43. Sur ces régions, cf. notre étude : « Les régions du Japon. Aspects géographiques et historiques », Comité des travaux histor. et scient., Biblioth. nat., 1967 et, en anglais, les manuels classiques (Trewartha, Dempster) de géographie du Japon.

44. La seule exception notable est l'élevage des vers à soie qui, de Meiji au début de Shôwa, a radicalement modifié les formes de la maison rurale ; phénomène limité dans le temps (1870-1930 environ) et dans l'espace (préfectures de Gunma, Yamanashi et Nagano surtout). Cf. notre thèse (note 1) et les études de W. Kon, citées note 2.

45. Sur ces violences et leur impact sur la maison, cf. notre thèse et, sur le cas précis de l'enneigement, notre étude sur «La maison japonaise et la neige » (citées note 1).

46. Codifiée depuis toujours en raison de l'inhérence à la société japonaise du modèle « vertical » des relations individuelles, la stratification socio-professionnelle a connu l'apogée de sa rigueur sous les Tokugawa. Elle s'inscrivait elle-même dans une hiérarchisation complète de la réalité nationale : espace rural et urbain, formes de l'habitation, vêtement, nourriture, profession, législation, etc. Chaque minute et chaque centimètre carré de l'existence quotidienne de la totalité des individus se trouvaient inscrits dans un réseau d'obligations rigoureuses faisant de chacun, à la limite, le produit abstrait d'une équation spatio-temporelle.

47. C'est sans doute par la fonction de réception des hôtes que la maison japonaise transmet son message de la façon la plus pressante. Nous la décrivons longuement dans notre thèse.

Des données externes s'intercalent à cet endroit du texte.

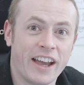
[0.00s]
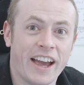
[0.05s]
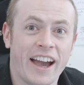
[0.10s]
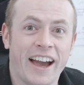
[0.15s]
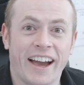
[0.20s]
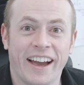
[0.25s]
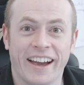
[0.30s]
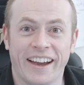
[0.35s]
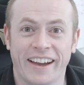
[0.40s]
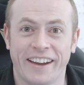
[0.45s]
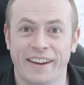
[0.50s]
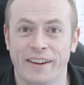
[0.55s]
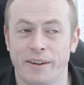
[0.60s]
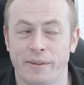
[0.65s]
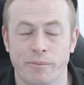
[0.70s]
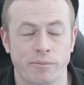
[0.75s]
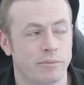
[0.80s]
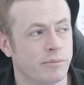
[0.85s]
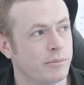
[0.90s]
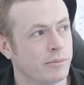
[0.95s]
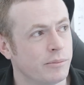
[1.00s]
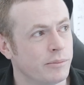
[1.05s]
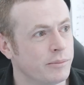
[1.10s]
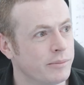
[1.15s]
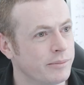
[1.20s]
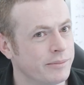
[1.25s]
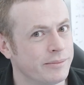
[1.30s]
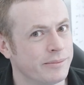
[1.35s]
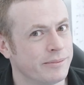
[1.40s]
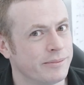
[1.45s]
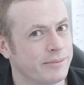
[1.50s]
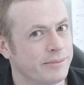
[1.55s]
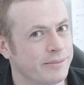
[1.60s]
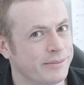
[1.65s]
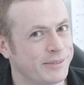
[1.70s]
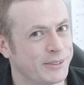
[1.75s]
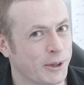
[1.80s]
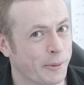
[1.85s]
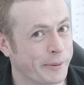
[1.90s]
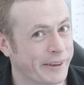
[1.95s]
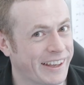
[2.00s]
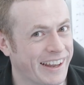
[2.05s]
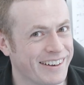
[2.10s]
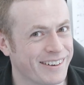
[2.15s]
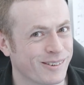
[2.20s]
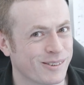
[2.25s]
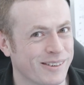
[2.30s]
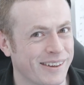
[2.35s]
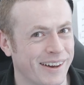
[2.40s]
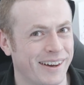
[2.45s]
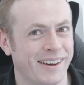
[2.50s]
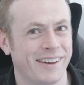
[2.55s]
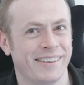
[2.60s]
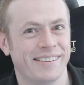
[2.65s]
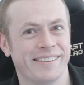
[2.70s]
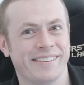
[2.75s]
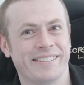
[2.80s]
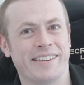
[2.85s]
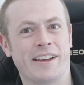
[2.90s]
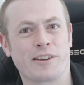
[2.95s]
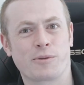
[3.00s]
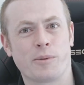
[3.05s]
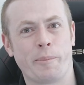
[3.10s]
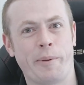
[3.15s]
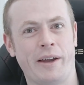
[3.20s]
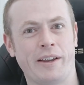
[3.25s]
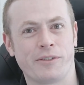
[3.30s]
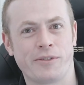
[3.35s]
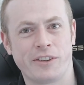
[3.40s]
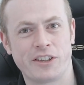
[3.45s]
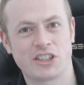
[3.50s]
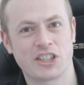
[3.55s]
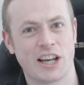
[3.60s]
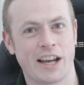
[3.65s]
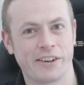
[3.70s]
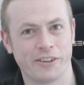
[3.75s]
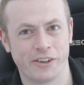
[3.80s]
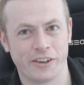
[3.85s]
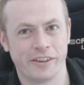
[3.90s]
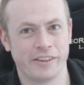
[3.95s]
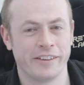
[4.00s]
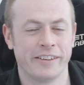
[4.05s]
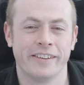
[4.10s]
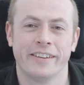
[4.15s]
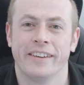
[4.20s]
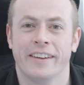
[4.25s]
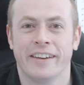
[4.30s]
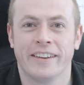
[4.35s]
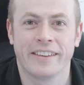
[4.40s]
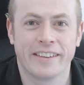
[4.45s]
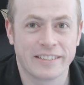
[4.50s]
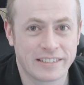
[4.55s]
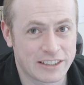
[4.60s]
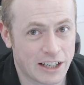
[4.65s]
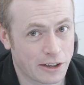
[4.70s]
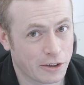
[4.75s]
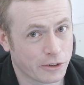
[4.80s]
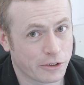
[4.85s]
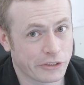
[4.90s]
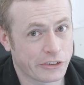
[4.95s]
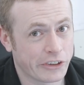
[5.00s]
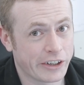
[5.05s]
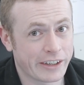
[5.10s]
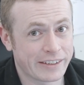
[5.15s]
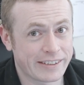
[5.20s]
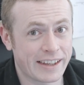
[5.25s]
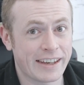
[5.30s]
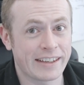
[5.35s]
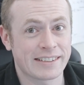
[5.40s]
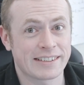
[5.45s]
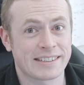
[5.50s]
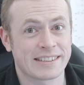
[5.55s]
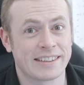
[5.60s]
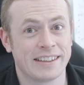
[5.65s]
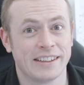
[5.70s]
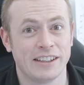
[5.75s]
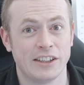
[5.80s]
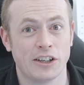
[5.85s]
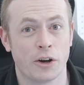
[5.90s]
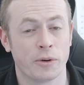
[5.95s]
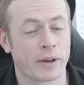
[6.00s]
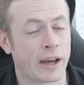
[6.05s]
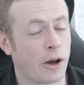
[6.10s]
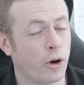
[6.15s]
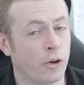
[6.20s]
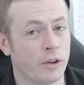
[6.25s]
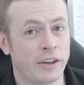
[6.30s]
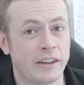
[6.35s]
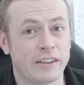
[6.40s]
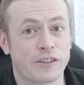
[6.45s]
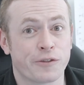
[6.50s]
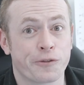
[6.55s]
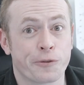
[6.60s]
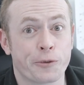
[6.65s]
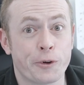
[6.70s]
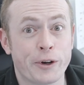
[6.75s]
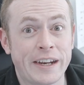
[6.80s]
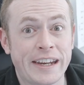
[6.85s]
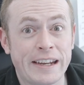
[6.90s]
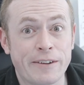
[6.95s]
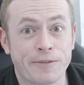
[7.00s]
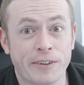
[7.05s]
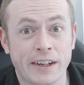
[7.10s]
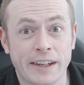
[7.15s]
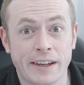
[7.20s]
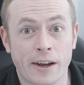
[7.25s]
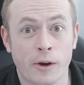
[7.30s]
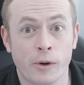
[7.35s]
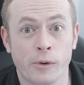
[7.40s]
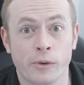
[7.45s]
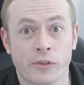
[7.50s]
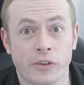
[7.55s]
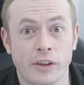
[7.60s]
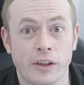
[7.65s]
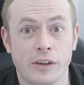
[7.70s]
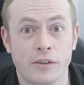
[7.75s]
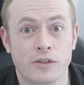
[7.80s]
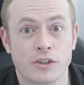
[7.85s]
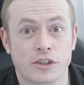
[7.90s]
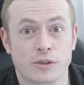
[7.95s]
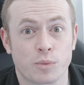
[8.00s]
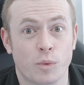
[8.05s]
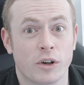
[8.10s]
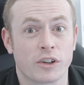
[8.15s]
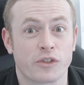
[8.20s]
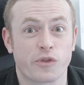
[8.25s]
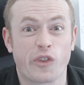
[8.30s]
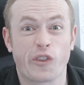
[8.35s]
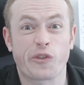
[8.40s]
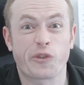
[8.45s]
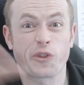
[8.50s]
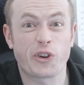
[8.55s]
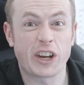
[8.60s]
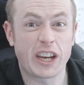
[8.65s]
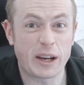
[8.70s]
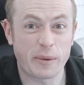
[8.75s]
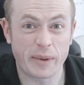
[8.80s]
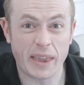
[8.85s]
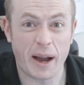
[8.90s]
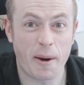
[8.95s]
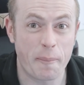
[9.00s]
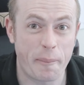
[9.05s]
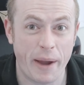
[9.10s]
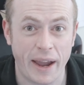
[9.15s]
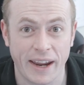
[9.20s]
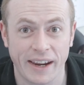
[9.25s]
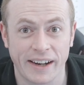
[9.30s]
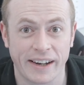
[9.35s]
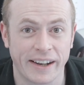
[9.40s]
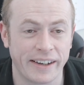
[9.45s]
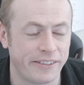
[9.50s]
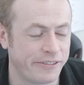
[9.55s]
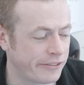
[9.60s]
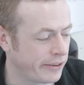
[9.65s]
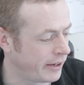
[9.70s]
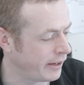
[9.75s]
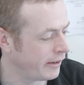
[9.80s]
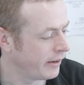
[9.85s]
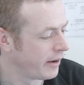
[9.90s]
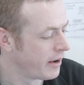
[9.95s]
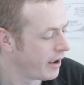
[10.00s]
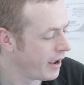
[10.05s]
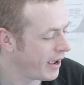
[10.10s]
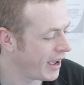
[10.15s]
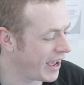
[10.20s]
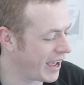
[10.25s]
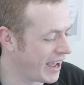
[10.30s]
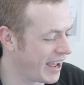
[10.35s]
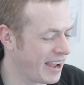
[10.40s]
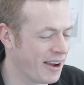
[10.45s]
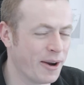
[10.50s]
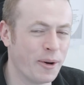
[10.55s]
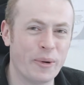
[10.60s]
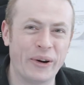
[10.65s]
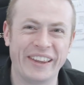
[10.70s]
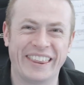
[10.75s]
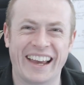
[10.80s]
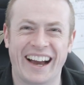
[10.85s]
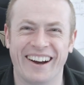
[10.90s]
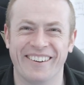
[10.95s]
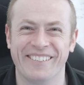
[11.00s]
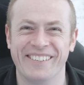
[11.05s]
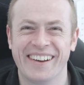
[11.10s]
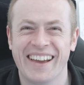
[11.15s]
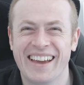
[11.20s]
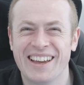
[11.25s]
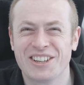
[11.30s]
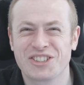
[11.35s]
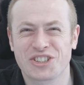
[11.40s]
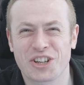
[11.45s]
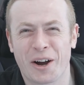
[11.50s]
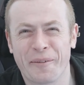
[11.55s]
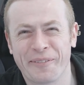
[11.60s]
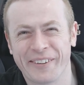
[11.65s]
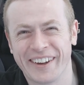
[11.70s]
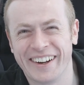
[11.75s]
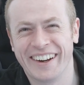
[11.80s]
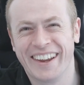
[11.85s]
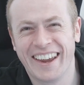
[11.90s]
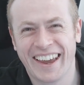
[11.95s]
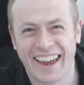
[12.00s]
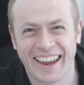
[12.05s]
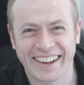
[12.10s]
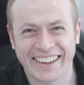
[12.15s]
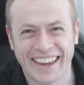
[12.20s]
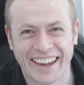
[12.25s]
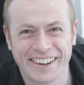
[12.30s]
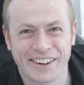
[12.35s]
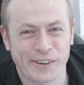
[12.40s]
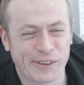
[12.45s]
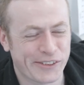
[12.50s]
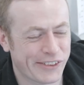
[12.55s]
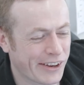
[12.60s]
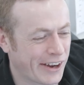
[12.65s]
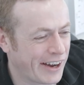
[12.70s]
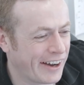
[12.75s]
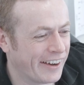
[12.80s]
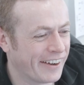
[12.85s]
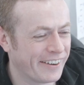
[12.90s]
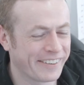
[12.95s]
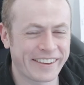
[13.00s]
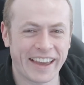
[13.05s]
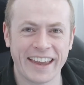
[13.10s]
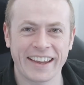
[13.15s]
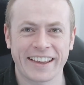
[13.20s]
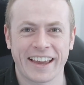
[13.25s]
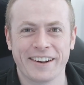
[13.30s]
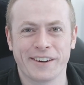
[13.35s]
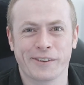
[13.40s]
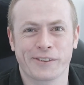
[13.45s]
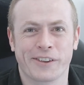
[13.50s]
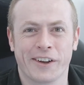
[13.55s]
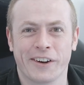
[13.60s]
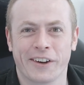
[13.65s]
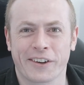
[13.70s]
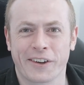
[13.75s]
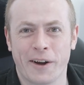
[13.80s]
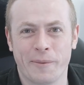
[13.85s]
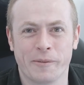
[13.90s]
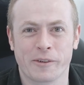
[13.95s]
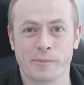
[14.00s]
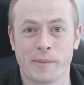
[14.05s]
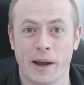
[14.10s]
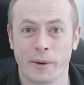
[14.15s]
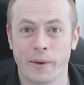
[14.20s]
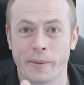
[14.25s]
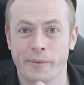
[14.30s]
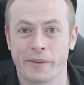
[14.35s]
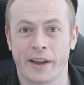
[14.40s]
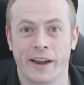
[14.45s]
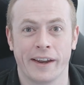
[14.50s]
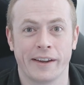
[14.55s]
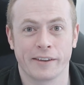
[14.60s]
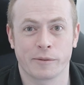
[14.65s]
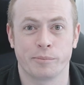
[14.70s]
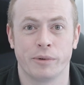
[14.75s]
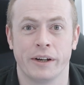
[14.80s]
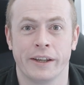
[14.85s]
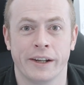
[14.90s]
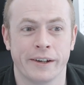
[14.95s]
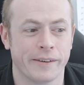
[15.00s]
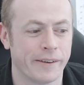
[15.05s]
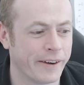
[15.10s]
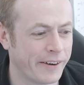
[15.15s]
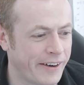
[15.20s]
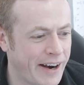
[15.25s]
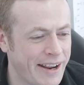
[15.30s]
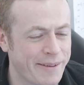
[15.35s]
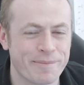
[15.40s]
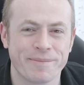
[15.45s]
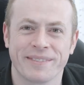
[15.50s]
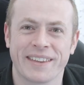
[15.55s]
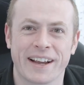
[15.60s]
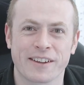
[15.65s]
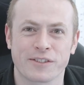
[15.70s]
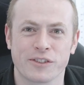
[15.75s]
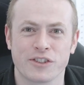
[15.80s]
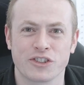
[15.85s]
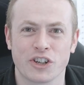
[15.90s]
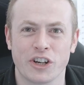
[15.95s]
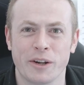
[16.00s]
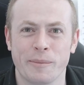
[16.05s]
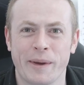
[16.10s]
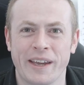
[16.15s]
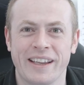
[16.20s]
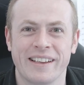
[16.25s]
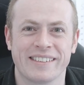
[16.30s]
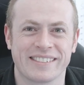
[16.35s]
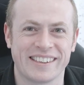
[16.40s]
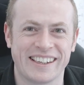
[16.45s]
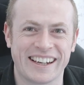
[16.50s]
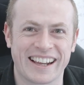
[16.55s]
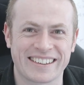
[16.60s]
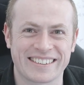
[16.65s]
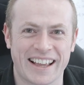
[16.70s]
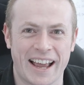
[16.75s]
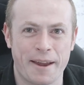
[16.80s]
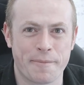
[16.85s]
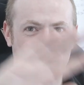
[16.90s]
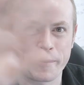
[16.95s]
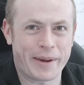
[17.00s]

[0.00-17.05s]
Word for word: Um, shop at Kendo Star. That's what pays for the channel. Channel doesn't exist. You don't get all these free videos that you just watch for free without paying anything, uh, without shopping at Kendo Star. Okay, kendo star dot com. It's my website. It's brilliant. All right, thanks for joining me. See you next time.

48. Que L. Mumford caractérise précisément par la construction en bois. La beauté formelle de la maison japonaise traditionnelle et sa rigueur apparente en ont fait un objet d'étude pour les théoriciens du Bauhaus, et les grands architectes du premier demi-siècle (Mies van der Rohe, Gropius, Le Corbusier,…) en ont transmis l'enseignement à leurs élèves japonais (Sakakura, Yoshizaka, Tange notamment) qui ont appliqué, depuis 1930 environ, ses canons à maints édifices publics de leur pays ; seuls les matériaux ont changé.